Pay down debt: If one or both of you have lingering student loans, business loans, credit card loans, or any other type of debt, committing to either pay it off or pay down a certain amount of that debt in 2023 is a great New Year’s resolution. The less debt, the less you have to worry about it negatively affecting your marriage.
Set savings goals: Working towards and achieving goals together is a fantastic way to strengthen your connection. When you get on the same page about your shared savings goals, you decrease the likelihood of money-related conflict while also feeling like you’re on the same team financially.

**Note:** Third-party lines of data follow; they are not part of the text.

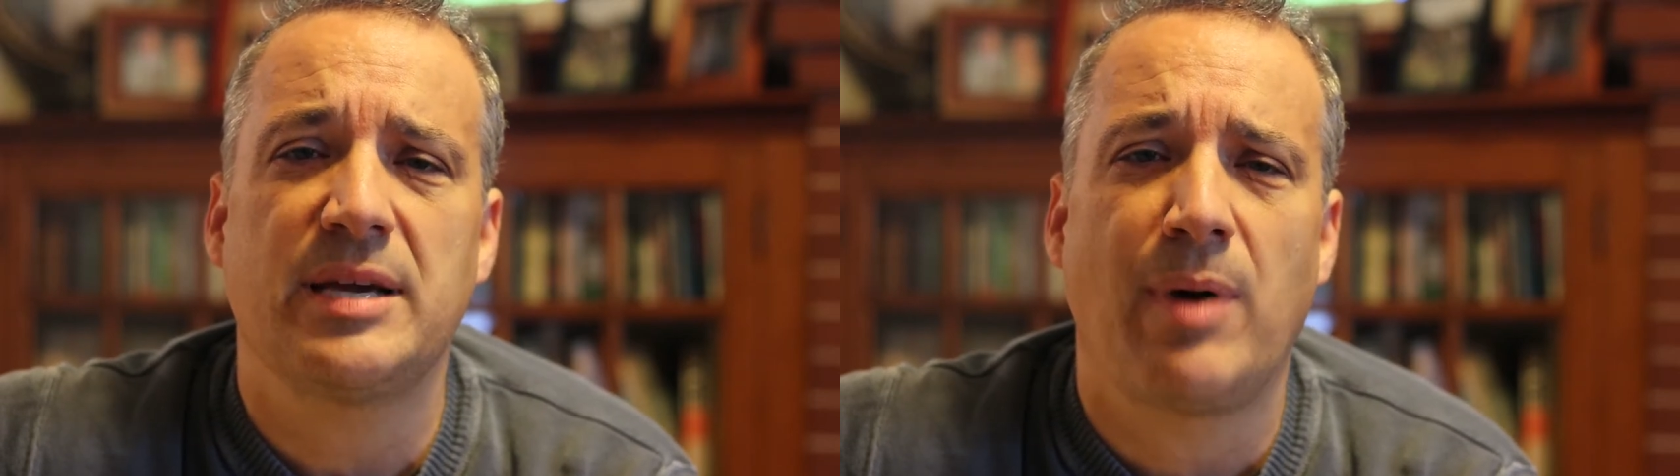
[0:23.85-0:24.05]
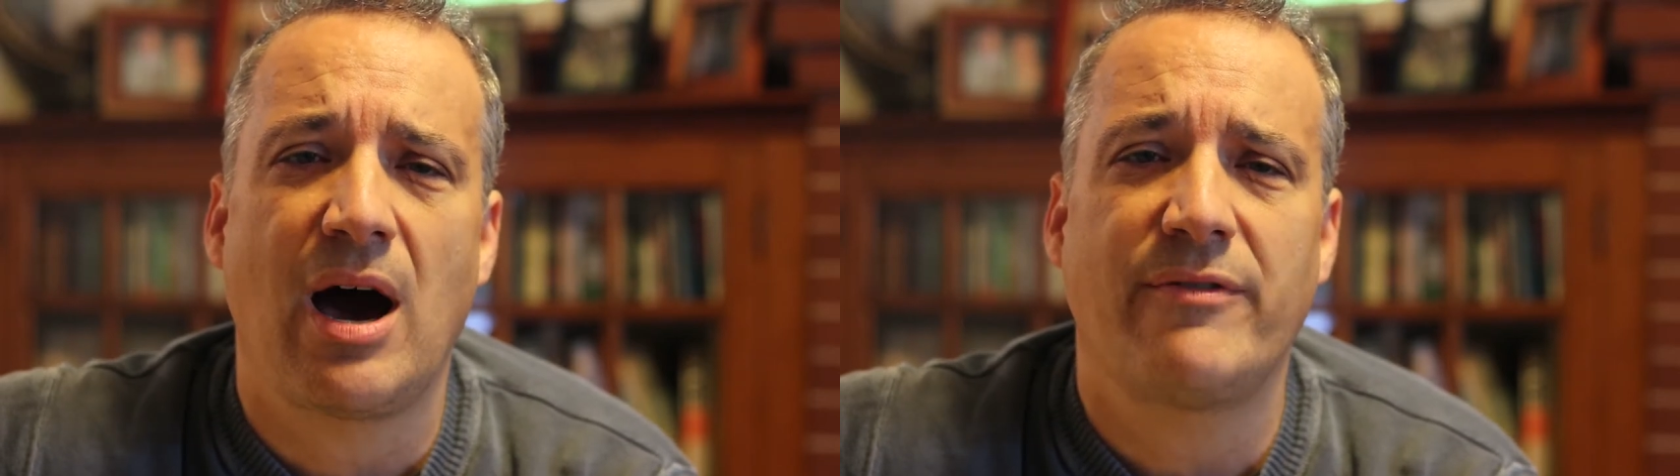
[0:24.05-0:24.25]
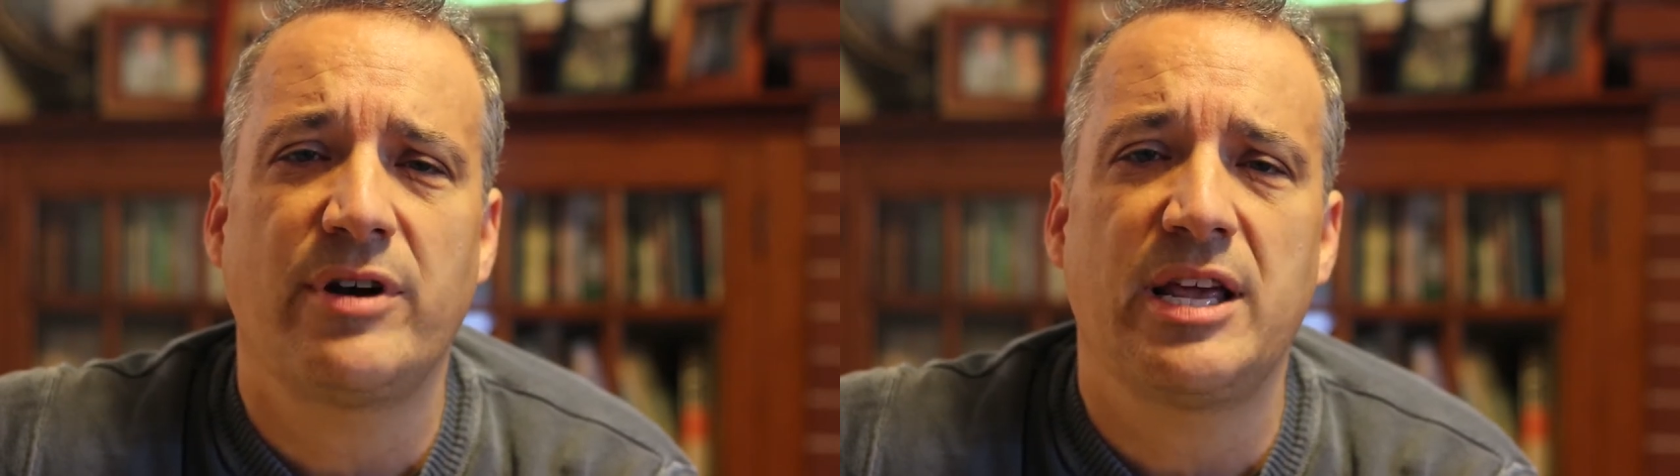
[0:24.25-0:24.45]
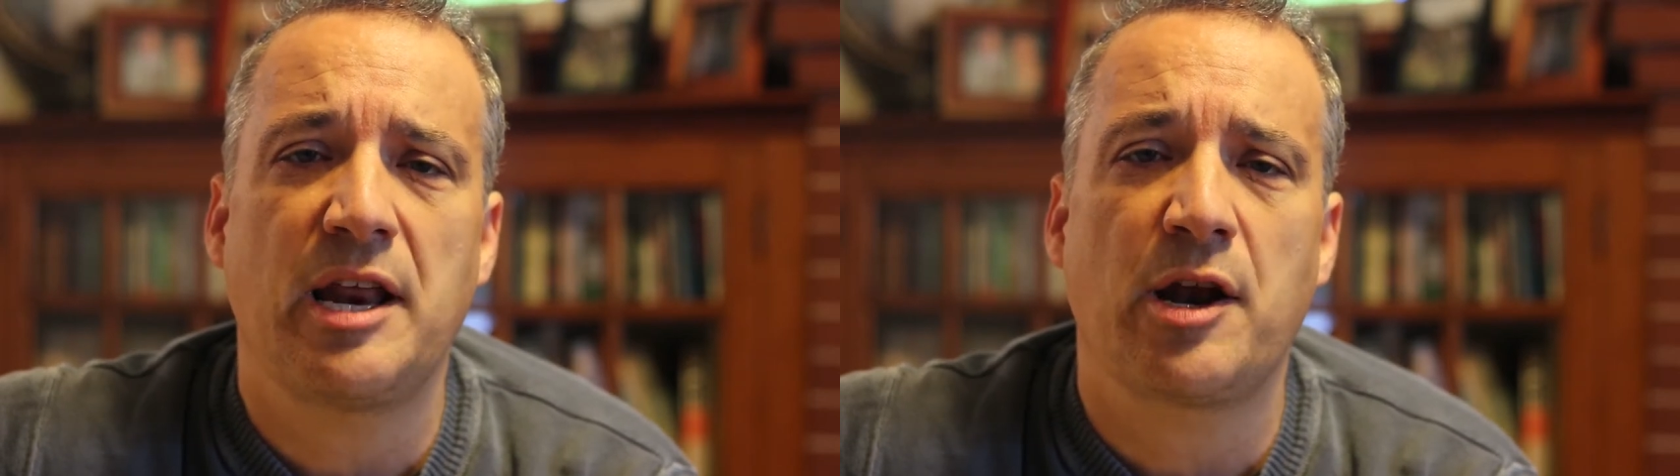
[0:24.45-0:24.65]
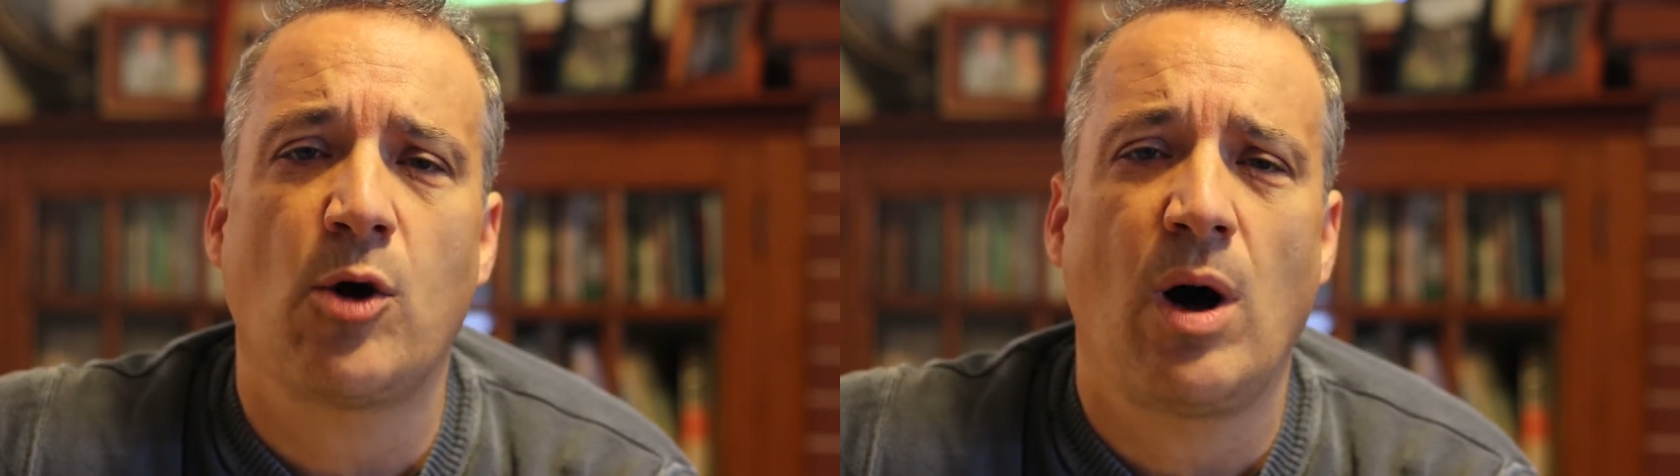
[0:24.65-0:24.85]
poverty and
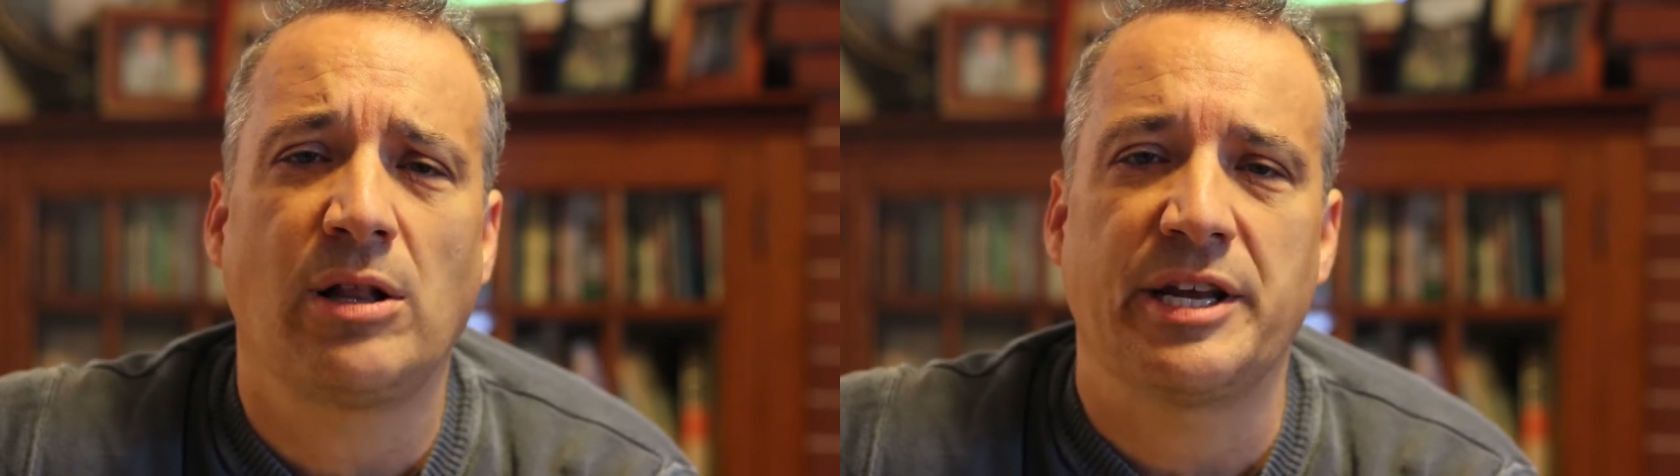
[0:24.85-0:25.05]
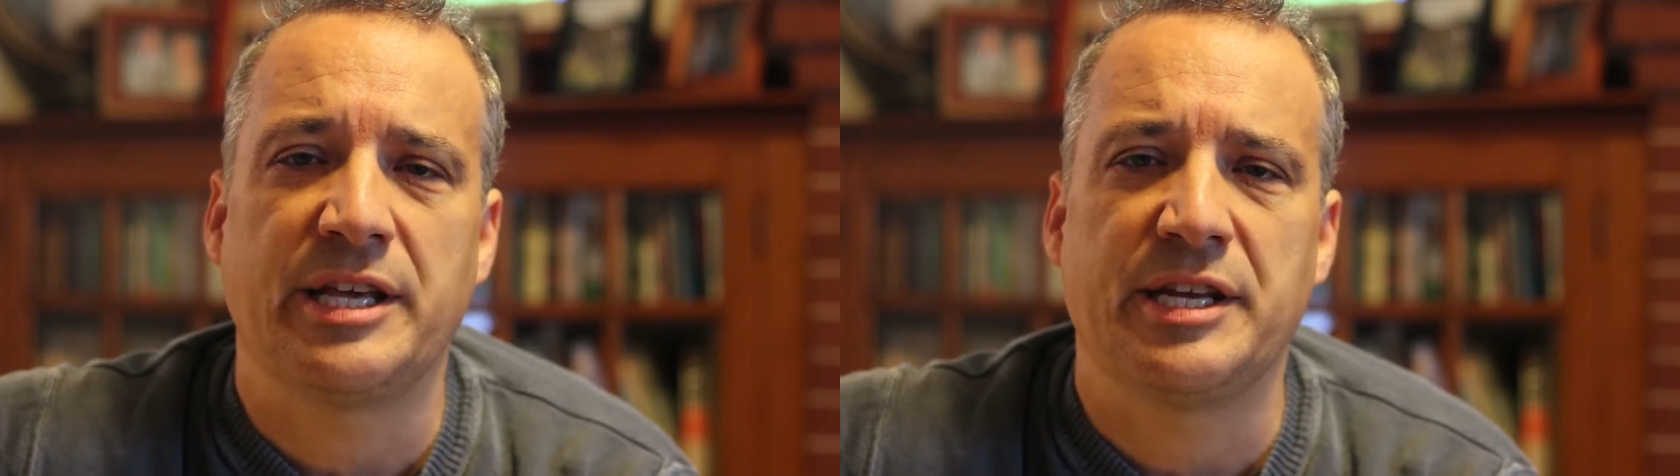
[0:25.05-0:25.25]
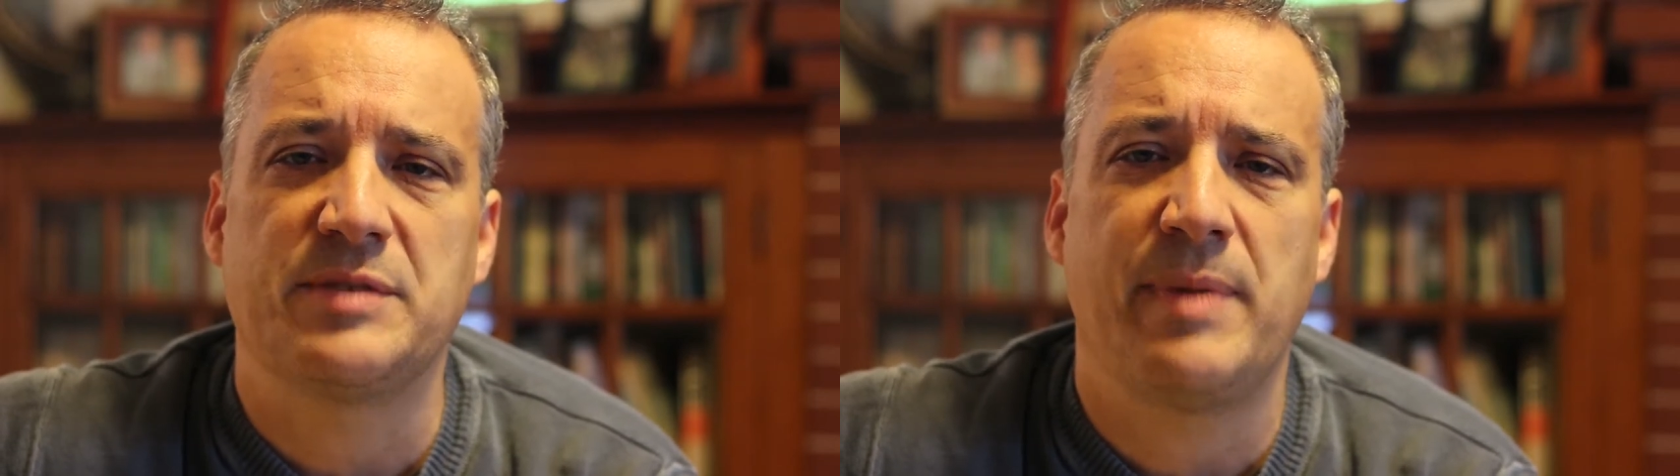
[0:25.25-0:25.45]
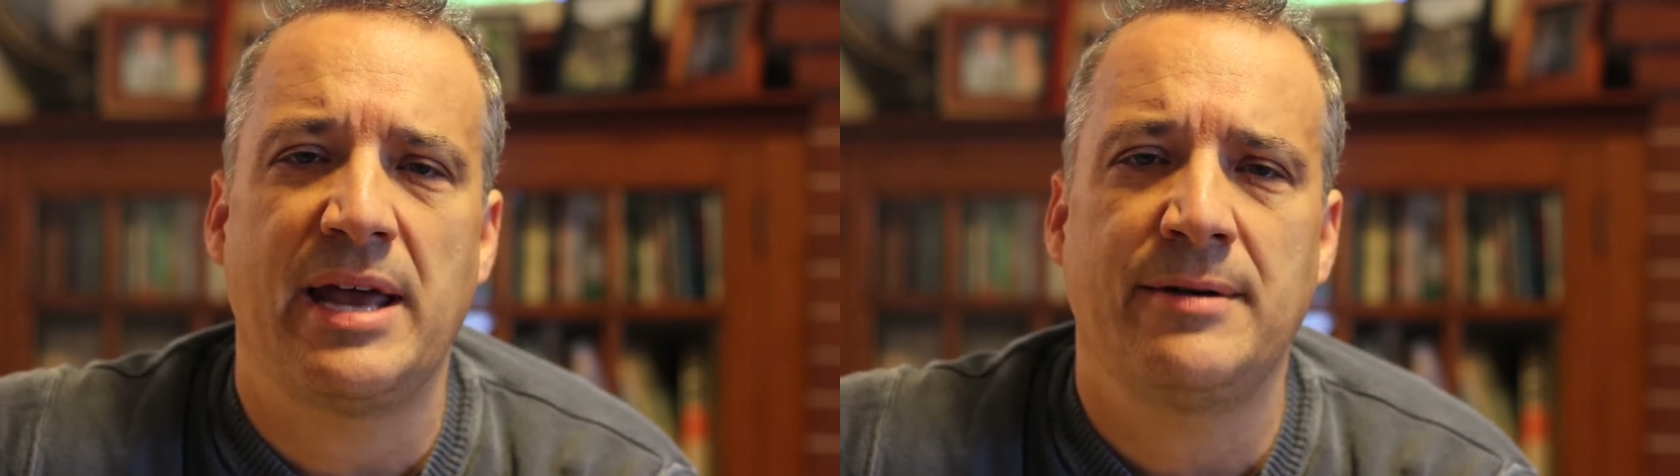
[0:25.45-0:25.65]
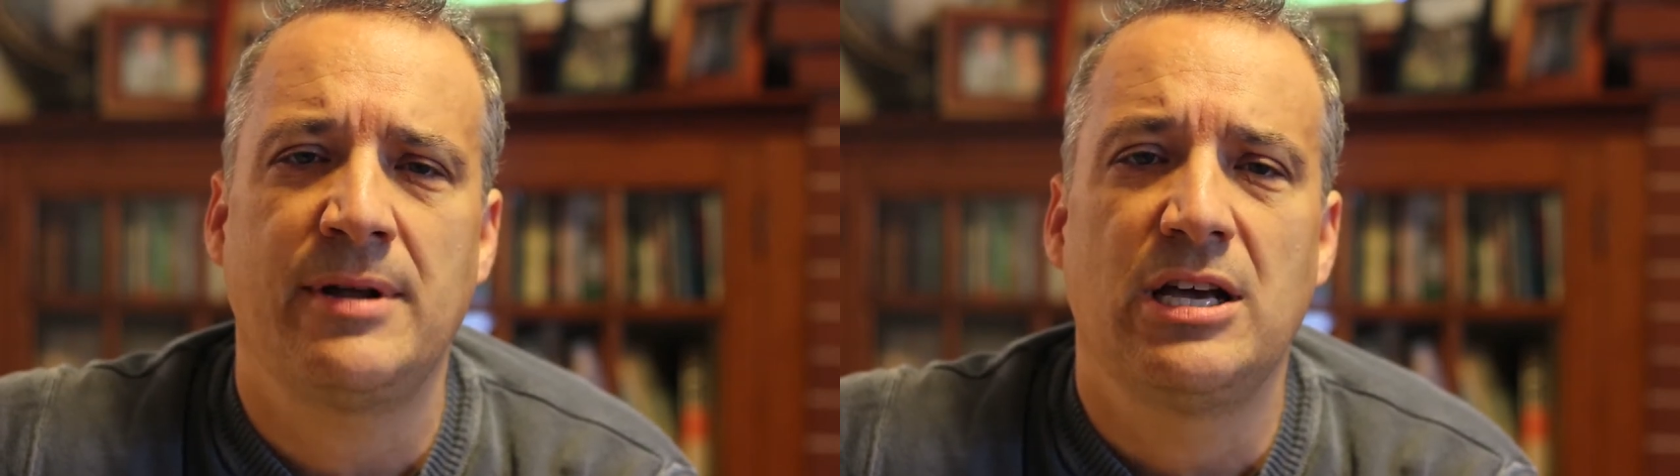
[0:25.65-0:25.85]
inequality in East Penn,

Invest: Are you and your fiance planning to share some or all of your assets? If so, you might make a resolution to invest a certain amount of money together. If you are interested in going this route, have a conversation together about your investment strategy to make sure you can agree on an approach. Are you more interested in harnessing the power of compound interest by selecting low-risk long-term investments, or is the idea of some higher-yield and higher-risk investments (perhaps in companies or causes you both really believe in) more exciting to you? Or would you prefer a middle ground, with investments diversified across a range of risk categories? If you both can agree on your approach, investing together can help you plan and prepare for your retirement together.
Make retirement plans: If you’re able, starting to save for or, at the very least, plan for your retirement while you’re still young can help you ensure a more comfortable future. If you make a joint resolution aimed at planning your retirement, you can use 2023 to start budgeting and making plans, as well as what form that will take. You can also carve out time and energy in 2023 to reflect on what you both want your retirements to look like, then find commonalities to work towards together. For example, you might think about where you want to live when you retire, how much money you intend to have at your disposal every month after retirement, and what kind of standard of living you expect to have when you retire.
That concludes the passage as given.